I am growing more confused than ever before. I feel all kinds of pressures coming from different pulls, encouraging me to take my writing in one direction or another, based upon the sway of friends or editors or entities, and perhaps too strong an impetus to 'make a difference in the world'. I have already achieved that. I make a difference every day, and have countless emails from people who read my website to prove that to myself.
Writing, the thing I love to do, is like torture. I love stringing the words together, but I'm caught on the internal rollercoaster of deciding which things to write about are worth my time. Isn't it enough to just write about whatever I want? Some readers seem to think I'm more inspired now than I've been in a while. Is that true?

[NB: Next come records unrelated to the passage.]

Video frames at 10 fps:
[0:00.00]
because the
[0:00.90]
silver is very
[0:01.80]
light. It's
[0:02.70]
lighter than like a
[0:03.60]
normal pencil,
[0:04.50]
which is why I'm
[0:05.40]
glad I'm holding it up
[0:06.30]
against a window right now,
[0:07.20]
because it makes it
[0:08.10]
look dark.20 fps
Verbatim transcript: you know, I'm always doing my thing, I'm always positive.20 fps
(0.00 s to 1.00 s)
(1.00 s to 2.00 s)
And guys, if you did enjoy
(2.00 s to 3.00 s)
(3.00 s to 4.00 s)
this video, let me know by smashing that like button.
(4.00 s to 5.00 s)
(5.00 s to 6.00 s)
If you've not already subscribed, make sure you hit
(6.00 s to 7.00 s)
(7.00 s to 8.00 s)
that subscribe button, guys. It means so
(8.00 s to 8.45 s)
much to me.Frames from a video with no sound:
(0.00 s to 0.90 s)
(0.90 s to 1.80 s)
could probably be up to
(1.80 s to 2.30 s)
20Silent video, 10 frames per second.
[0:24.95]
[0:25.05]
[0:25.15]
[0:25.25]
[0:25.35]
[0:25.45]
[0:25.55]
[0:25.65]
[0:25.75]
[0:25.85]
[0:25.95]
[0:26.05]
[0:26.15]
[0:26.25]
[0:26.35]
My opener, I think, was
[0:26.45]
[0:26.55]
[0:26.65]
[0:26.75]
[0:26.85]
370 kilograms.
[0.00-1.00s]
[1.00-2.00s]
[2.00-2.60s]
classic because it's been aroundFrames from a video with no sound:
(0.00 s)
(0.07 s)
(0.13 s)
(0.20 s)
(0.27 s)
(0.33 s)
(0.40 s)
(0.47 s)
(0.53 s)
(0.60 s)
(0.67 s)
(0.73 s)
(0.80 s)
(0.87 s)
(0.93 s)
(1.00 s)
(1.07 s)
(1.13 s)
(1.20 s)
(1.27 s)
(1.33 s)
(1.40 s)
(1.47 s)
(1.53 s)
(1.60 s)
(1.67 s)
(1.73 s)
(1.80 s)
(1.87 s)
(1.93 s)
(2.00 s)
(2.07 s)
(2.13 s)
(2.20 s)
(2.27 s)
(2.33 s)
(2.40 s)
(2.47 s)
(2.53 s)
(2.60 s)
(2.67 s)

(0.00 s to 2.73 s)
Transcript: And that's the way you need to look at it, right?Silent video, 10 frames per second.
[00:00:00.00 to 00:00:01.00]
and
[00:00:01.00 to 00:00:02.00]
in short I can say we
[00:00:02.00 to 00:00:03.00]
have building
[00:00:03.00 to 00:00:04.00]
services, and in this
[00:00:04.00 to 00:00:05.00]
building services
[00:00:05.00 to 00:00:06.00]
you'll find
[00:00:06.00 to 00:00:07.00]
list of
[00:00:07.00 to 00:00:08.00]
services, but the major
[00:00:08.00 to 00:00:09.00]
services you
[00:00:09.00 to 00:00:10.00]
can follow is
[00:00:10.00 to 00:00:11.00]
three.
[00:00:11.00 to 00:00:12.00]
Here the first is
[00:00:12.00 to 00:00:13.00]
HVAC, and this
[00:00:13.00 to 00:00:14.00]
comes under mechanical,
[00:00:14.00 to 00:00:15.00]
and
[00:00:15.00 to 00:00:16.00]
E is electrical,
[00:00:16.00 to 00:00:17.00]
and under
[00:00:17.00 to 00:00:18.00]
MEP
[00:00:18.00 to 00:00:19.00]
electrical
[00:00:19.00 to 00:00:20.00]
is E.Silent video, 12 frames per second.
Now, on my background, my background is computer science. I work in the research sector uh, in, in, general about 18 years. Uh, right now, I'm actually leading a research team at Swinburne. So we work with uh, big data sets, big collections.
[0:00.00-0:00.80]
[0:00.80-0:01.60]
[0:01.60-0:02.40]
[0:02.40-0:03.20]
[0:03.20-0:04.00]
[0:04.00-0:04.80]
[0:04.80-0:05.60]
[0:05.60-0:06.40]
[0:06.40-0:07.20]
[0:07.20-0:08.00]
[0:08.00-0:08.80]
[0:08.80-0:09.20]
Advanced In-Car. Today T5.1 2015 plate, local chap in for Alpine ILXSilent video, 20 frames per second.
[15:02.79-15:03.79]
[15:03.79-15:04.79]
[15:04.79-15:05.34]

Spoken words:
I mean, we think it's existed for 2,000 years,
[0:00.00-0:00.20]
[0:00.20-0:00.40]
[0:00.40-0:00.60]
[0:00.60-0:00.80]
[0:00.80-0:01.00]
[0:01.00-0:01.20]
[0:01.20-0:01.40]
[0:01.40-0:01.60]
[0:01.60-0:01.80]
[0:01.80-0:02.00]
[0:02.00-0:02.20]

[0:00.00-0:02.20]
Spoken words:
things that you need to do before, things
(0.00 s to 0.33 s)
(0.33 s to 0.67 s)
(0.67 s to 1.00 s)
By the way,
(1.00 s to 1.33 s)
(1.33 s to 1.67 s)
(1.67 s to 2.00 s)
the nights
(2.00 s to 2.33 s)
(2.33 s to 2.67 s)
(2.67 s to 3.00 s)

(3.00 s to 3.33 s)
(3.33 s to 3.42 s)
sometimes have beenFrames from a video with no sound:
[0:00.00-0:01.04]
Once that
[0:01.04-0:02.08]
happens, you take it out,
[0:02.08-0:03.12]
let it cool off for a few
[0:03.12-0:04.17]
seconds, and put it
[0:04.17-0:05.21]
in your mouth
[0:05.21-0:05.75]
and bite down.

I have been really enjoying writing my horoscopes lately, maybe more than I have in a long while. Horoscopes are short, purposeful and to the point. How else can I write like that? Should I focus on writing short pieces that don't beat around the bush? How might I do that right now?
All we can speak about with any certainty is that which we've directly experienced. And yet, somehow, in so many avenues, this direct experience is discredited. Too subjective. Not easily applicable to wide audiences. Navel-gazing. Self-fulfilling prophecy. Illusive or delusional. These are judgments we pin onto our own life stories because we don't feel worthy enough to share them on their own merit. I struggle, but I want to share.